Donald Chu, director of Standard & Poor’s institutions rating group, also believes that the three largest insurers will be betting on the international market in the coming years. “At this point in time, Canada has been fully consolidated. The big three will continue to look either at the European or U.S. market for acquisition opportunities.”

Currently, adds Mr. Chu, “they have multiple (acquisition) opportunities from which to choose, including in the Asia Pacific region.”

Nevertheless, Mr. Chu expects insurers to be cautious before proceeding into any acquisitions, especially because the three companies have recently emerged from a phase of acquisition integration in their home markets, such as Sun Life and Clarica, Great-West and Canada Life and Manulife acquiring John Hancock Financial and Maritime Life.

When it comes to foreign acquisitions, Mr. Chu predicts these Canadian insurers will look only at the choicest deals. “They are going to be opportunistic in this. It is only when an opportunity will present itself that they will bid.”

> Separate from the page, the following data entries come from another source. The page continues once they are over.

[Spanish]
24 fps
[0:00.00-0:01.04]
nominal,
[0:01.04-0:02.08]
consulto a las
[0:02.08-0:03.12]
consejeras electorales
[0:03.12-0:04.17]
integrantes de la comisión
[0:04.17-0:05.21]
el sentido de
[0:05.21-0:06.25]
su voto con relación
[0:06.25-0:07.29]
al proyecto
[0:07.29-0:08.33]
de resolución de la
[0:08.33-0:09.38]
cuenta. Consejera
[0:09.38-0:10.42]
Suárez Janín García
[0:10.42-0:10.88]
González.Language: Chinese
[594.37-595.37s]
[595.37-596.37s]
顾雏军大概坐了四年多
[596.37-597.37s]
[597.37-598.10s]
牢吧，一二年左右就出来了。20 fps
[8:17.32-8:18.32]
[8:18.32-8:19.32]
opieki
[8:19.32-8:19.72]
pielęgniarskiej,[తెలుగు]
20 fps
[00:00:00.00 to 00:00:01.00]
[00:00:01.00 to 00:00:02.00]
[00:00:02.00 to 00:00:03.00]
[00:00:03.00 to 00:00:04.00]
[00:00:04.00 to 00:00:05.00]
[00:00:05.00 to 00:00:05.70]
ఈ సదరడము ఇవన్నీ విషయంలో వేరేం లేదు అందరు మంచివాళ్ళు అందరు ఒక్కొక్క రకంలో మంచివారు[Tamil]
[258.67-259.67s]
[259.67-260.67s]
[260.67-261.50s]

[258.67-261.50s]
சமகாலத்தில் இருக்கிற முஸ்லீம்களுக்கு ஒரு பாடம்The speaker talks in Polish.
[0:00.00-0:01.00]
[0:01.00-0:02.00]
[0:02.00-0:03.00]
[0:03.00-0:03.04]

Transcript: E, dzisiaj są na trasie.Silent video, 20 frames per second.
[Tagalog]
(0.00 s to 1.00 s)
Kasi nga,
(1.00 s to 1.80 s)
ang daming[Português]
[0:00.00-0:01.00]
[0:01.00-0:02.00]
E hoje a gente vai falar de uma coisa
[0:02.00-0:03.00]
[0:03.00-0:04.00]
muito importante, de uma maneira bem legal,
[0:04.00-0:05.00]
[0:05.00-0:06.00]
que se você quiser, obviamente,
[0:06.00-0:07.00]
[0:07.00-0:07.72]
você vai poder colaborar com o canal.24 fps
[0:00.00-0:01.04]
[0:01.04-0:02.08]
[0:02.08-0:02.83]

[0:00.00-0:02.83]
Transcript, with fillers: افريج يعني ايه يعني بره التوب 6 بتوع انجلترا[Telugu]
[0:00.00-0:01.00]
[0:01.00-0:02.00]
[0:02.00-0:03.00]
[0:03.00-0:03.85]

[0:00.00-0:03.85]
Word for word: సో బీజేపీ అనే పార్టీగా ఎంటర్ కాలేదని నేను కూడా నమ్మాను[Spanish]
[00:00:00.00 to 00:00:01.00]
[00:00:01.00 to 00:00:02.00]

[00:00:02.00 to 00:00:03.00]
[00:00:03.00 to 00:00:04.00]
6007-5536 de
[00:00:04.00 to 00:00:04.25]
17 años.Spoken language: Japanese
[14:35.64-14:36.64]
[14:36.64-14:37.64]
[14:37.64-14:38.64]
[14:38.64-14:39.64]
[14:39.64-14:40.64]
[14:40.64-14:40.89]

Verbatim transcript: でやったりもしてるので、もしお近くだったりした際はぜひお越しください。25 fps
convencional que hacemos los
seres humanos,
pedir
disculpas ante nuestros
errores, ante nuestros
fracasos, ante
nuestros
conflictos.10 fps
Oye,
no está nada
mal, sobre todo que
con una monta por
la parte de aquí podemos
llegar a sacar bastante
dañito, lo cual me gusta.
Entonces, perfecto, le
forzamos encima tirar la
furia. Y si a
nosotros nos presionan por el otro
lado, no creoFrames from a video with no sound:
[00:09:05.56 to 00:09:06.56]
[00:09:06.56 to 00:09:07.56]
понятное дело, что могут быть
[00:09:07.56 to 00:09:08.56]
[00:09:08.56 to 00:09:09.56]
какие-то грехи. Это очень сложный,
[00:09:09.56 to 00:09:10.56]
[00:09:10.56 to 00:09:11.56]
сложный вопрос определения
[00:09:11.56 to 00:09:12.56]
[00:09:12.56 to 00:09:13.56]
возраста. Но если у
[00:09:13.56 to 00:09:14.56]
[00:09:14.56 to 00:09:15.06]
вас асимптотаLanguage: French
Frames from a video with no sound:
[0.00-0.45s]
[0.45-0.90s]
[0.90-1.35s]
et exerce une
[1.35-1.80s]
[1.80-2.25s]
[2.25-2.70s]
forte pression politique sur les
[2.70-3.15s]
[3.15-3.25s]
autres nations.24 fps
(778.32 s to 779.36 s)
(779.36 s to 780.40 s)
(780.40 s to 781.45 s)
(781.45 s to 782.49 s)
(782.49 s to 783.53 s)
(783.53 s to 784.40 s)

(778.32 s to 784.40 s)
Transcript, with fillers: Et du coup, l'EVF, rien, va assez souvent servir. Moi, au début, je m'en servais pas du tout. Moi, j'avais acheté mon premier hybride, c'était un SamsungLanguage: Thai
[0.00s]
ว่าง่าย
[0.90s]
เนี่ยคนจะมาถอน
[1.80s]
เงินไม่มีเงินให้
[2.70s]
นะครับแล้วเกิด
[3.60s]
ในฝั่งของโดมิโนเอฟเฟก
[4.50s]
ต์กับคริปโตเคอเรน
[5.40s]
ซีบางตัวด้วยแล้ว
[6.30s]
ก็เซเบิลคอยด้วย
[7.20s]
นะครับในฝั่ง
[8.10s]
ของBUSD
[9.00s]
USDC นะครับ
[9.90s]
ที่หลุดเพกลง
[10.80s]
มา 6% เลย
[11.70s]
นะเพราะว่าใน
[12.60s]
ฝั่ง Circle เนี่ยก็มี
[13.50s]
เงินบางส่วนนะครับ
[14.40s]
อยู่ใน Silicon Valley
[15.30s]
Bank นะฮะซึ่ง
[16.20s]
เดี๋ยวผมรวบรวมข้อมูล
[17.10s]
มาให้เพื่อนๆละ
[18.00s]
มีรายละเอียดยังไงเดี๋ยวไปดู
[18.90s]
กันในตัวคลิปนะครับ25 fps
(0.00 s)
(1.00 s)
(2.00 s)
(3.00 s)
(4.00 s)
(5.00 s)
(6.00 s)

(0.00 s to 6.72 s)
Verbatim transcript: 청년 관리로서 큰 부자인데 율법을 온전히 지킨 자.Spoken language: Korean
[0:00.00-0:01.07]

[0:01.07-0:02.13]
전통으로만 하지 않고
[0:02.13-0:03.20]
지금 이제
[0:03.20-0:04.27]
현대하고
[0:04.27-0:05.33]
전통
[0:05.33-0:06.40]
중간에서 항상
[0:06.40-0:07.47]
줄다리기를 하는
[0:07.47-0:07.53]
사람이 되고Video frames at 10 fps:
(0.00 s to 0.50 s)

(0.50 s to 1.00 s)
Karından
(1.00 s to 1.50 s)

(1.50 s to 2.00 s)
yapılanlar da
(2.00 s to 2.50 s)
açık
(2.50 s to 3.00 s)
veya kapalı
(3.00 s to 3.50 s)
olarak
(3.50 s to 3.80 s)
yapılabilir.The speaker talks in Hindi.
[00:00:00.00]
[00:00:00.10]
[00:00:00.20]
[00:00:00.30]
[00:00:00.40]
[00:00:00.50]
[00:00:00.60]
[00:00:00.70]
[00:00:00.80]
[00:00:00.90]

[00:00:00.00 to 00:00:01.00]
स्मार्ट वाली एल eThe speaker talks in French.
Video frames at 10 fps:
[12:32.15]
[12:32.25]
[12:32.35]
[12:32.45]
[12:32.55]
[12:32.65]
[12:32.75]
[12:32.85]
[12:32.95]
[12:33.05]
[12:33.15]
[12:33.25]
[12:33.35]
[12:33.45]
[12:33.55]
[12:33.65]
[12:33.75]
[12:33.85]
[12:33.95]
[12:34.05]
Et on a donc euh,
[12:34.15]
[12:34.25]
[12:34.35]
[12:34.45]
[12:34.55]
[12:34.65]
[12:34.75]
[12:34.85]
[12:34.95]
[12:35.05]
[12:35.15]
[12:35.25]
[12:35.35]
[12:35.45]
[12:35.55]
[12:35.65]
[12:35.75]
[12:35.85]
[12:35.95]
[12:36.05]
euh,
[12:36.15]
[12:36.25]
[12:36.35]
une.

Mr. Parkinson of KPMG believes that the big three are definitely acquisition-ready. The growth potential generated by acquiring foreign insurers, particularly those based in emerging economies, surpasses that of companies purchased locally by Canadian insurers, he explained. Yet gaining control of an insurer active in a developing country poses a higher risk for Canadian companies, Mr. Parkinson warns.

“When you buy in an emerging country you take in the risks that come with a change of jurisdiction, a change of government, a change of legislation. The economies of those countries may go though some trouble in terms of their commodities or their currencies. There are fewer risks when buying domestically, but then again, in a mature market you lose the upside potential that is found in companies acquired in emerging markets.”

Growth Potential

Having clearly returned to profitability in recent years, insurers active on the international scene are now weighing growth possibilities, KPMG concludes.

In all mature markets, including Canada, insurers are seeking ways to cultivate growth abroad. Mergers and acquisitions may play an increasingly prominent role, even though organic growth and business partnerships (joint ventures) are the development avenues of choice.

The global insurance industry, in life and property and casualty insurance (P&C) alike, is heading straight into a new consolidation phase in the coming years, says a KPMG survey whose results were announced on May 19. The study involved 200 insurance companies around the world, including Canada. All respondents sit on corporate boards of directors, 42% are president and chief operating officers of their organizations.

The survey revealed that 70% of respondents expect a wave of consolidation to unfold on global life and P & C insurance markets in the next three years. What’s more, 85% of respondents believe that the international insurance market offers “good” and “very good” growth opportunities within the next three years.

Asian respondents are generally “extremely confident” in the growth opportunities in their own market.

The largest insurers plan to continue making acquisitions: 81% of insurers that generate $500 million in direct written premiums are actively trying to buy out their competitors, should a good opportunity arise. This percentage is 61% for more modest-sized insurers.

Meanwhile, 35% of the largest companies have made acquisitions in the last three years, compared with 23% for smaller insurers.

Acquisition strategies in the last three years were driven mainly by insurers’ profitability and growth objectives.

In total, 40% of insurers surveyed say they plan to channel up to US$500 million into acquisitions over the next three years. Close to 6%, mostly European players, claim they are ready to inject up to $3 billion.